• **Exercise**: Word for word, restate each of the entries below, and drop every picture.

-- Opening Marker --

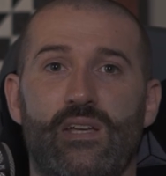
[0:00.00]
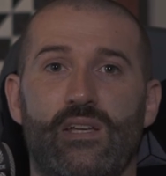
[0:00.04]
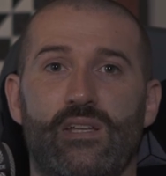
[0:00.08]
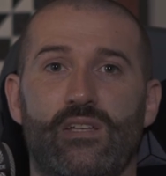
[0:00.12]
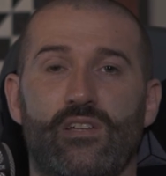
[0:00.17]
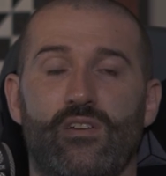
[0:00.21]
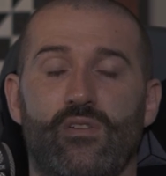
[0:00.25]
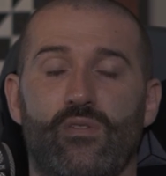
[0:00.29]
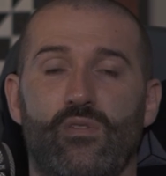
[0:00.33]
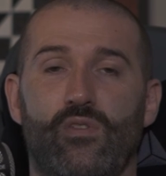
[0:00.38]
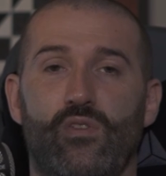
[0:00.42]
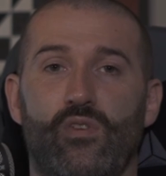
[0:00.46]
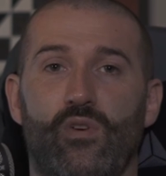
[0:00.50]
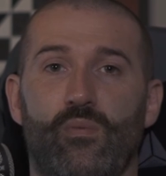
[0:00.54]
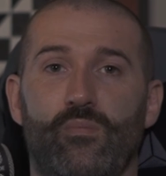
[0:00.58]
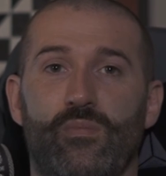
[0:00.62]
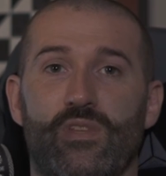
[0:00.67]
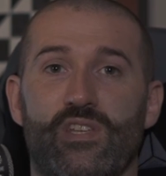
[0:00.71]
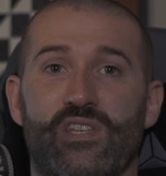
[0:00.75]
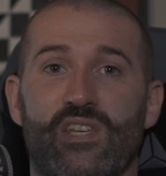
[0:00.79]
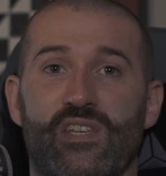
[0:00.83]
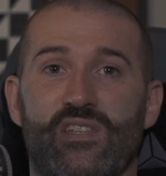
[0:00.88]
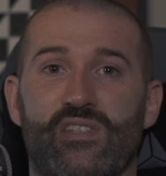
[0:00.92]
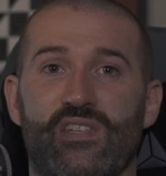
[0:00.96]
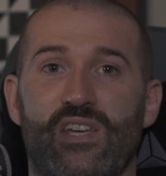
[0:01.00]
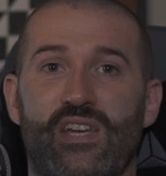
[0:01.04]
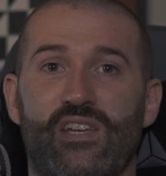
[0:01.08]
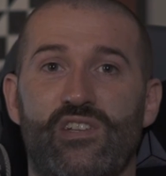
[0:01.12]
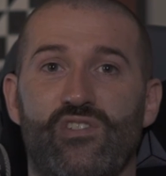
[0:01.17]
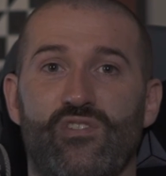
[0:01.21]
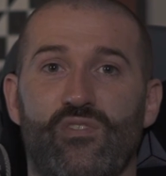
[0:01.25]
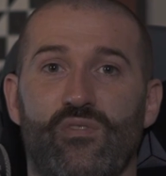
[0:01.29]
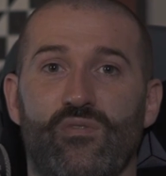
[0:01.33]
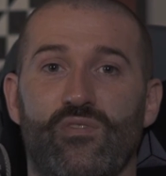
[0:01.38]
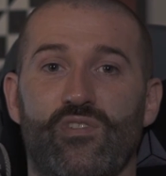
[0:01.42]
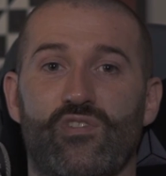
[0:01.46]
you know, numb the
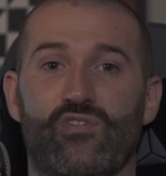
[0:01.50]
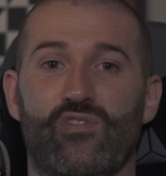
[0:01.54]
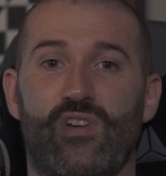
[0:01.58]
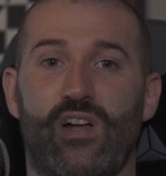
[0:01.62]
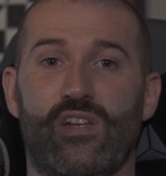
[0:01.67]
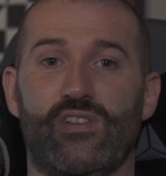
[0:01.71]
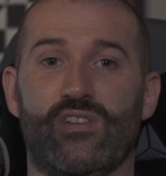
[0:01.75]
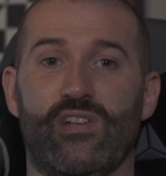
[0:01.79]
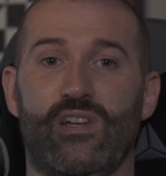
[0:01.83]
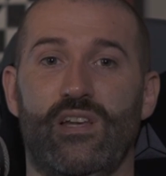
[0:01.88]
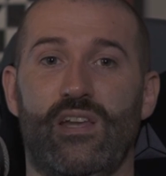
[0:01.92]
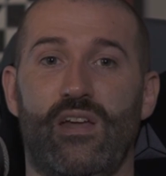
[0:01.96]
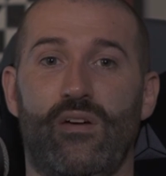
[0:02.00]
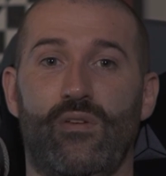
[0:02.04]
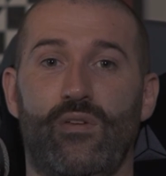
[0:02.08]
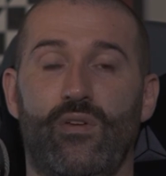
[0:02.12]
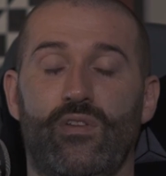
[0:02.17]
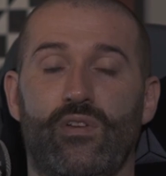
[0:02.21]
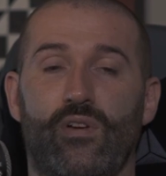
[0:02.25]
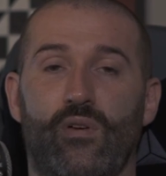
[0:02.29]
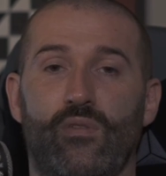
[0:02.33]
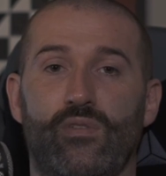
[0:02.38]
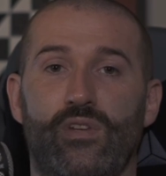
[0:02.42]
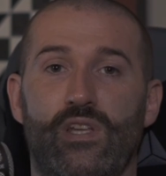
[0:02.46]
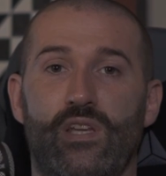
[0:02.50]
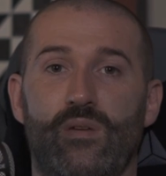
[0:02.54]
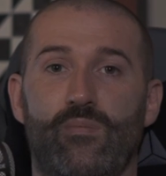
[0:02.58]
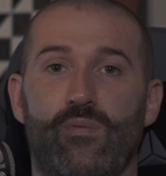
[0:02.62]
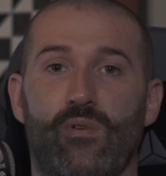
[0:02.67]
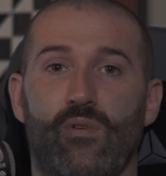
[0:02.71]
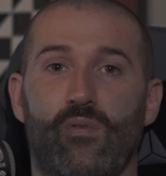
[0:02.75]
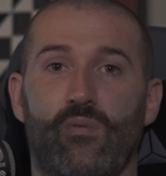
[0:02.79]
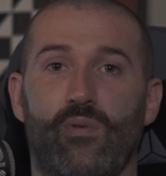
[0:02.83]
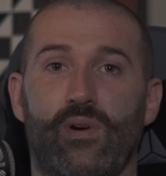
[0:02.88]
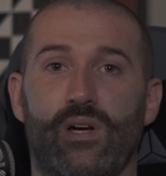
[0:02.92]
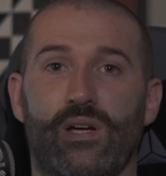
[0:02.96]
sensation of the stretch and allow you to go
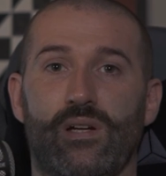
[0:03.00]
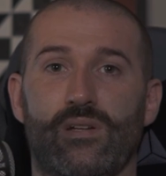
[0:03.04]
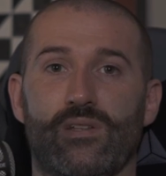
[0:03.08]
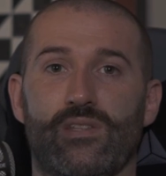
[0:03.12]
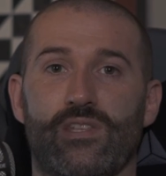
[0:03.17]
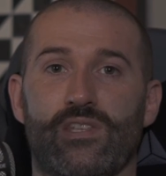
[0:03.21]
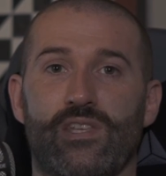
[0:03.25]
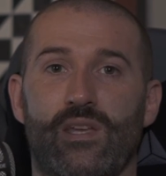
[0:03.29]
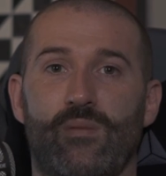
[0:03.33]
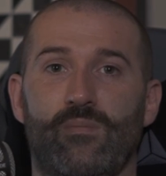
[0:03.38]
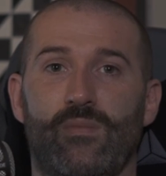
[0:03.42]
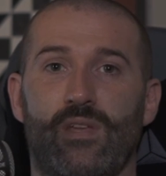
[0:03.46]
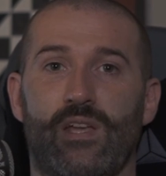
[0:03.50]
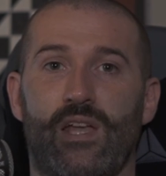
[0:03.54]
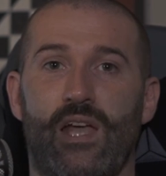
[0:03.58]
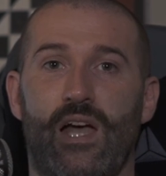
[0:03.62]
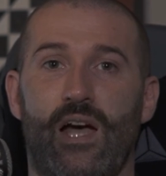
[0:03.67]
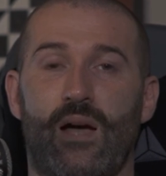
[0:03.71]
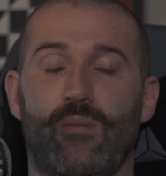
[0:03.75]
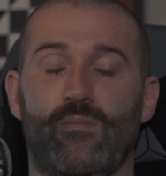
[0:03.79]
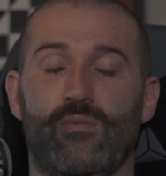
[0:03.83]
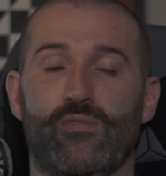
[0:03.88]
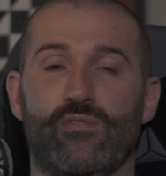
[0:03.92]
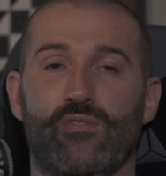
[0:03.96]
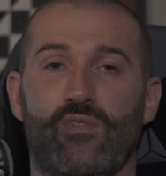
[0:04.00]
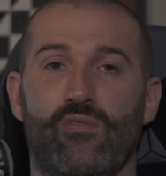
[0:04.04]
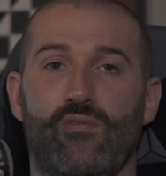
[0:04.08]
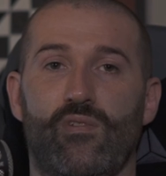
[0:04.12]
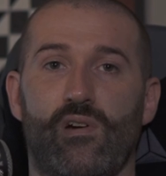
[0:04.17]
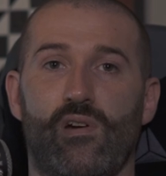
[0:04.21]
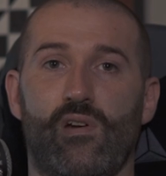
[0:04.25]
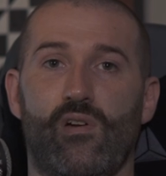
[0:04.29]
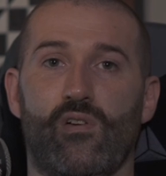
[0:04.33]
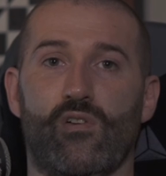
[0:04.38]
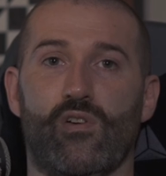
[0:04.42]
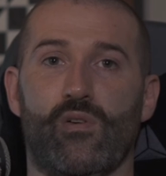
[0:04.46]
deeper, whereas the same thing happens over
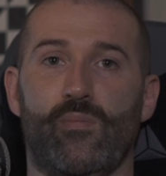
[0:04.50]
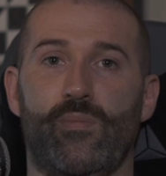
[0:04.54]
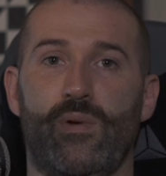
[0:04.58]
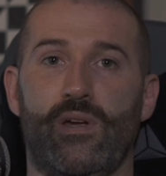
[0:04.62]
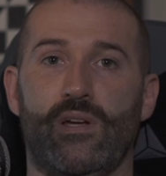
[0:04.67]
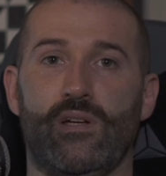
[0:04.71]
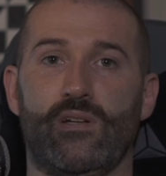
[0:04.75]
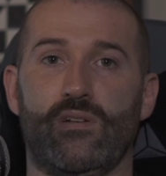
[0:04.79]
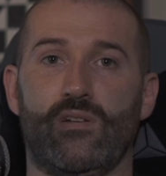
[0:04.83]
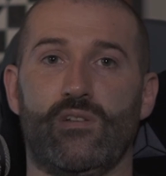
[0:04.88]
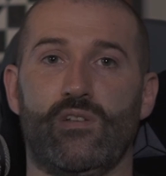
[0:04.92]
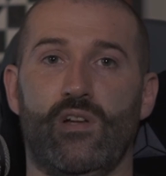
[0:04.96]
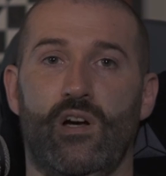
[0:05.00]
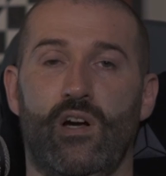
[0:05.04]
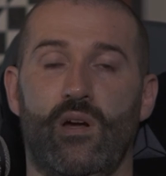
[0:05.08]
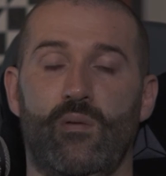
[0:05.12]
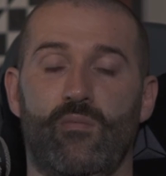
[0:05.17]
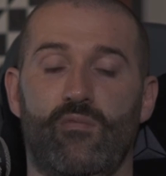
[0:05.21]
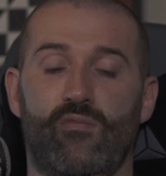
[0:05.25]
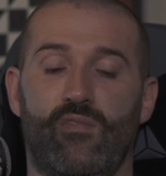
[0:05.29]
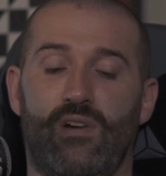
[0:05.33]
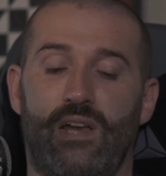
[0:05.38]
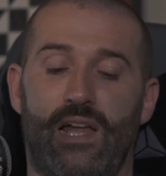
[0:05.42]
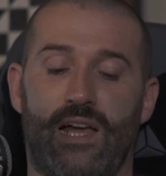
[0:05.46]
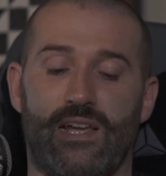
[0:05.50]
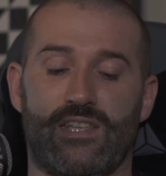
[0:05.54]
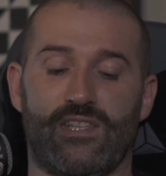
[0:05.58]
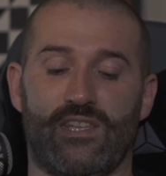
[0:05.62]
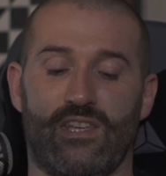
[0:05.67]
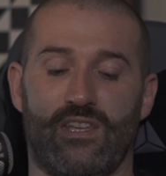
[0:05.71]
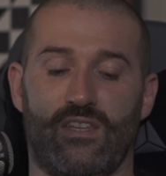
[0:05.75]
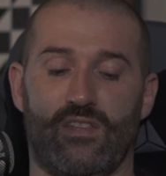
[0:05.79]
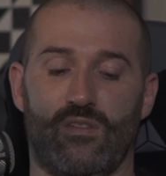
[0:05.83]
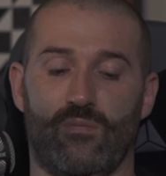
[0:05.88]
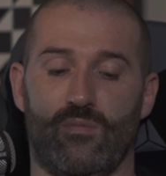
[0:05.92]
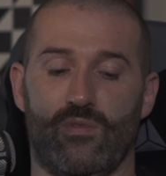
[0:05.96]
a longer period of time of
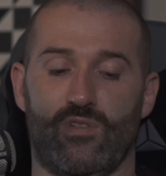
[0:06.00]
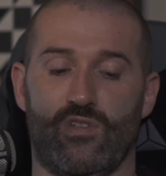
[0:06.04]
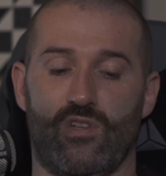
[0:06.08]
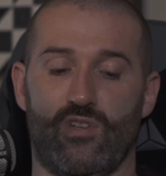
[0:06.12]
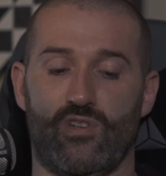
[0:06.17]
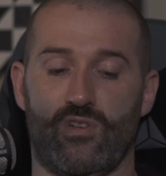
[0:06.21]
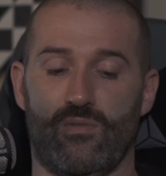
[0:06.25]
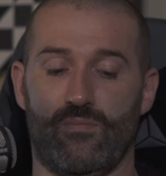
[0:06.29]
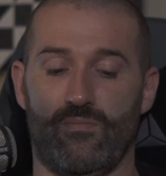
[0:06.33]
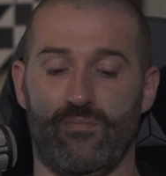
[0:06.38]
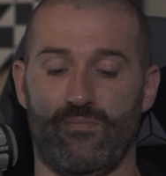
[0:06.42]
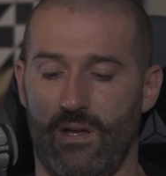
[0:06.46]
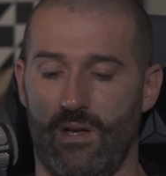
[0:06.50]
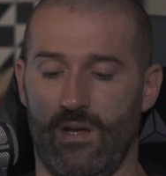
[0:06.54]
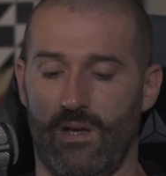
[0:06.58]
relaxing in the position.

-- Closing Marker --

• **Result of the exercise**:
[0:00.00]
[0:00.04]
[0:00.08]
[0:00.12]
[0:00.17]
[0:00.21]
[0:00.25]
[0:00.29]
[0:00.33]
[0:00.38]
[0:00.42]
[0:00.46]
[0:00.50]
[0:00.54]
[0:00.58]
[0:00.62]
[0:00.67]
[0:00.71]
[0:00.75]
[0:00.79]
[0:00.83]
[0:00.88]
[0:00.92]
[0:00.96]
[0:01.00]
[0:01.04]
[0:01.08]
[0:01.12]
[0:01.17]
[0:01.21]
[0:01.25]
[0:01.29]
[0:01.33]
[0:01.38]
[0:01.42]
[0:01.46]
you know, numb the
[0:01.50]
[0:01.54]
[0:01.58]
[0:01.62]
[0:01.67]
[0:01.71]
[0:01.75]
[0:01.79]
[0:01.83]
[0:01.88]
[0:01.92]
[0:01.96]
[0:02.00]
[0:02.04]
[0:02.08]
[0:02.12]
[0:02.17]
[0:02.21]
[0:02.25]
[0:02.29]
[0:02.33]
[0:02.38]
[0:02.42]
[0:02.46]
[0:02.50]
[0:02.54]
[0:02.58]
[0:02.62]
[0:02.67]
[0:02.71]
[0:02.75]
[0:02.79]
[0:02.83]
[0:02.88]
[0:02.92]
[0:02.96]
sensation of the stretch and allow you to go
[0:03.00]
[0:03.04]
[0:03.08]
[0:03.12]
[0:03.17]
[0:03.21]
[0:03.25]
[0:03.29]
[0:03.33]
[0:03.38]
[0:03.42]
[0:03.46]
[0:03.50]
[0:03.54]
[0:03.58]
[0:03.62]
[0:03.67]
[0:03.71]
[0:03.75]
[0:03.79]
[0:03.83]
[0:03.88]
[0:03.92]
[0:03.96]
[0:04.00]
[0:04.04]
[0:04.08]
[0:04.12]
[0:04.17]
[0:04.21]
[0:04.25]
[0:04.29]
[0:04.33]
[0:04.38]
[0:04.42]
[0:04.46]
deeper, whereas the same thing happens over
[0:04.50]
[0:04.54]
[0:04.58]
[0:04.62]
[0:04.67]
[0:04.71]
[0:04.75]
[0:04.79]
[0:04.83]
[0:04.88]
[0:04.92]
[0:04.96]
[0:05.00]
[0:05.04]
[0:05.08]
[0:05.12]
[0:05.17]
[0:05.21]
[0:05.25]
[0:05.29]
[0:05.33]
[0:05.38]
[0:05.42]
[0:05.46]
[0:05.50]
[0:05.54]
[0:05.58]
[0:05.62]
[0:05.67]
[0:05.71]
[0:05.75]
[0:05.79]
[0:05.83]
[0:05.88]
[0:05.92]
[0:05.96]
a longer period of time of
[0:06.00]
[0:06.04]
[0:06.08]
[0:06.12]
[0:06.17]
[0:06.21]
[0:06.25]
[0:06.29]
[0:06.33]
[0:06.38]
[0:06.42]
[0:06.46]
[0:06.50]
[0:06.54]
[0:06.58]
relaxing in the position.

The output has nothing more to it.